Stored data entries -
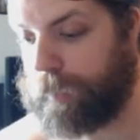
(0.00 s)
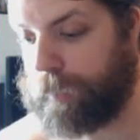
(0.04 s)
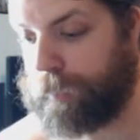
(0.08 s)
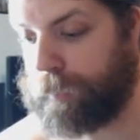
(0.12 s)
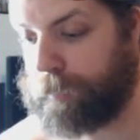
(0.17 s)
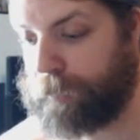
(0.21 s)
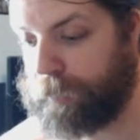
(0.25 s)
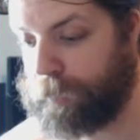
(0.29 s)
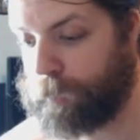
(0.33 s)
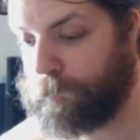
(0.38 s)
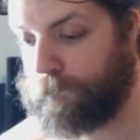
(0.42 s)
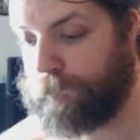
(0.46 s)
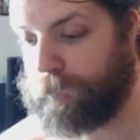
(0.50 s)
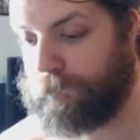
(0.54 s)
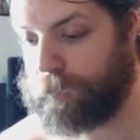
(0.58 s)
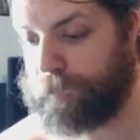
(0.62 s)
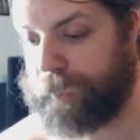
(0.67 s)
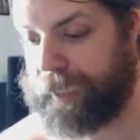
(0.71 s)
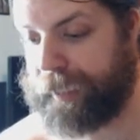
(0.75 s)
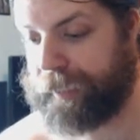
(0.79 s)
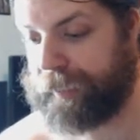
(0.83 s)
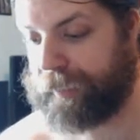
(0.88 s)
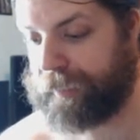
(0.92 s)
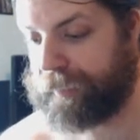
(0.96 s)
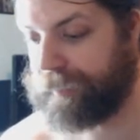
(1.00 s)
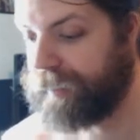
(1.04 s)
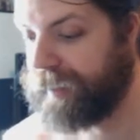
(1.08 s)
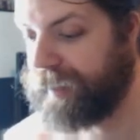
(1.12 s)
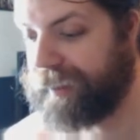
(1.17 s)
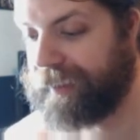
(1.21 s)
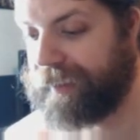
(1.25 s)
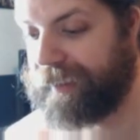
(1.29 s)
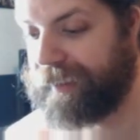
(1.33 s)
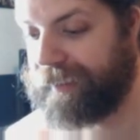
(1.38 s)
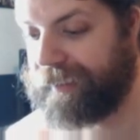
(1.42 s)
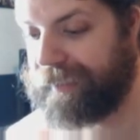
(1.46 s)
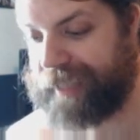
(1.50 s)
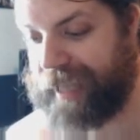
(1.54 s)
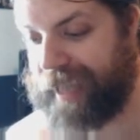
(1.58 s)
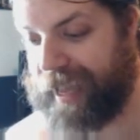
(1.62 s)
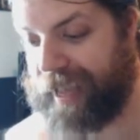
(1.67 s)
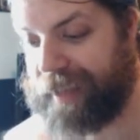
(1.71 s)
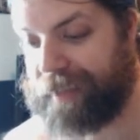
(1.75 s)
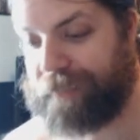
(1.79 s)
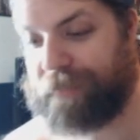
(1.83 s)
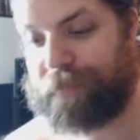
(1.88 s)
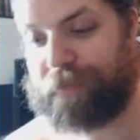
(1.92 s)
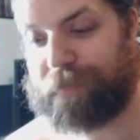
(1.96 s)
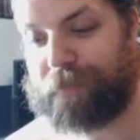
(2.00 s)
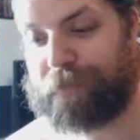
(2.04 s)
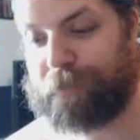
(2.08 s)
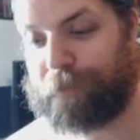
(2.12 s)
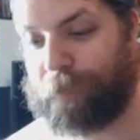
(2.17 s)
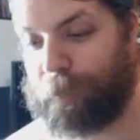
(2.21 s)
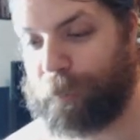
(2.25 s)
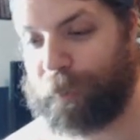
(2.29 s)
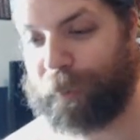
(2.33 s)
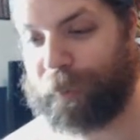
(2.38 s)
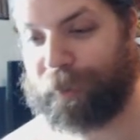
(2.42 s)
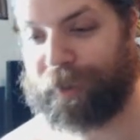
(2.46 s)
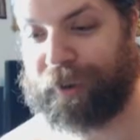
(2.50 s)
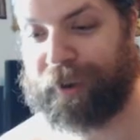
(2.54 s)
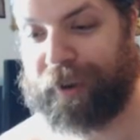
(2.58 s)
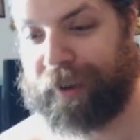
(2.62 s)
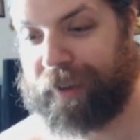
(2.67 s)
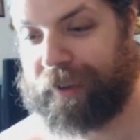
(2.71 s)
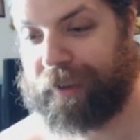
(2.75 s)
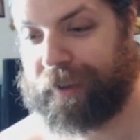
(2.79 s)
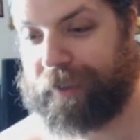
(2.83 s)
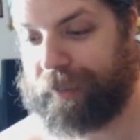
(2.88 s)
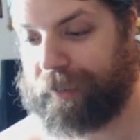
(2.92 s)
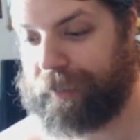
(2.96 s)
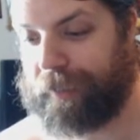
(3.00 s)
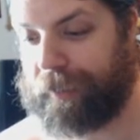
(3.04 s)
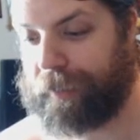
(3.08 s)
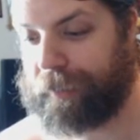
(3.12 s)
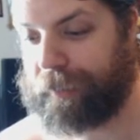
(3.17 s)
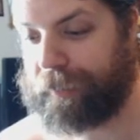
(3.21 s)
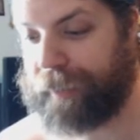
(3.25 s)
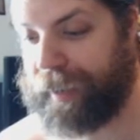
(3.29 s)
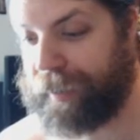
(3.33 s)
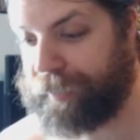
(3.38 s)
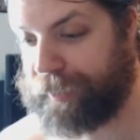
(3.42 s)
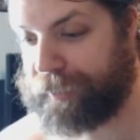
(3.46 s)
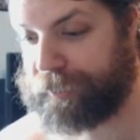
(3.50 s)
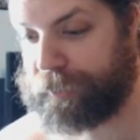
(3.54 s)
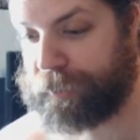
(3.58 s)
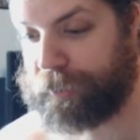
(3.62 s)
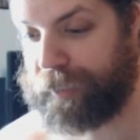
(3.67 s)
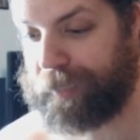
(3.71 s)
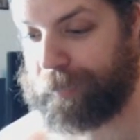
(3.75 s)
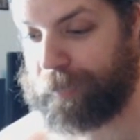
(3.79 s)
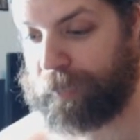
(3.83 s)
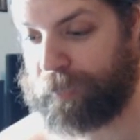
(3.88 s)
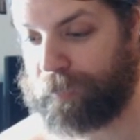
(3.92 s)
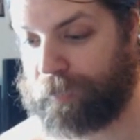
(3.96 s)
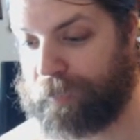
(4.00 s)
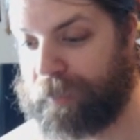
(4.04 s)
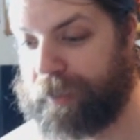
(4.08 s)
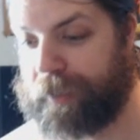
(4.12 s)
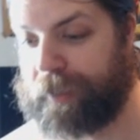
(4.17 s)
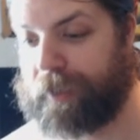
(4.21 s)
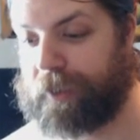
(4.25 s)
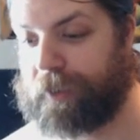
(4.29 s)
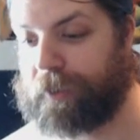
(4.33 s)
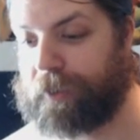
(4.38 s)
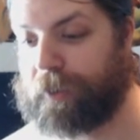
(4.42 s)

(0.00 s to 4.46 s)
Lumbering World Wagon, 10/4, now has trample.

Exercise directions -
Output each line exactly as shown above; no pictures go in the copy.

Solution to the exercise -
(0.00 s)
(0.04 s)
(0.08 s)
(0.12 s)
(0.17 s)
(0.21 s)
(0.25 s)
(0.29 s)
(0.33 s)
(0.38 s)
(0.42 s)
(0.46 s)
(0.50 s)
(0.54 s)
(0.58 s)
(0.62 s)
(0.67 s)
(0.71 s)
(0.75 s)
(0.79 s)
(0.83 s)
(0.88 s)
(0.92 s)
(0.96 s)
(1.00 s)
(1.04 s)
(1.08 s)
(1.12 s)
(1.17 s)
(1.21 s)
(1.25 s)
(1.29 s)
(1.33 s)
(1.38 s)
(1.42 s)
(1.46 s)
(1.50 s)
(1.54 s)
(1.58 s)
(1.62 s)
(1.67 s)
(1.71 s)
(1.75 s)
(1.79 s)
(1.83 s)
(1.88 s)
(1.92 s)
(1.96 s)
(2.00 s)
(2.04 s)
(2.08 s)
(2.12 s)
(2.17 s)
(2.21 s)
(2.25 s)
(2.29 s)
(2.33 s)
(2.38 s)
(2.42 s)
(2.46 s)
(2.50 s)
(2.54 s)
(2.58 s)
(2.62 s)
(2.67 s)
(2.71 s)
(2.75 s)
(2.79 s)
(2.83 s)
(2.88 s)
(2.92 s)
(2.96 s)
(3.00 s)
(3.04 s)
(3.08 s)
(3.12 s)
(3.17 s)
(3.21 s)
(3.25 s)
(3.29 s)
(3.33 s)
(3.38 s)
(3.42 s)
(3.46 s)
(3.50 s)
(3.54 s)
(3.58 s)
(3.62 s)
(3.67 s)
(3.71 s)
(3.75 s)
(3.79 s)
(3.83 s)
(3.88 s)
(3.92 s)
(3.96 s)
(4.00 s)
(4.04 s)
(4.08 s)
(4.12 s)
(4.17 s)
(4.21 s)
(4.25 s)
(4.29 s)
(4.33 s)
(4.38 s)
(4.42 s)

(0.00 s to 4.46 s)
Lumbering World Wagon, 10/4, now has trample.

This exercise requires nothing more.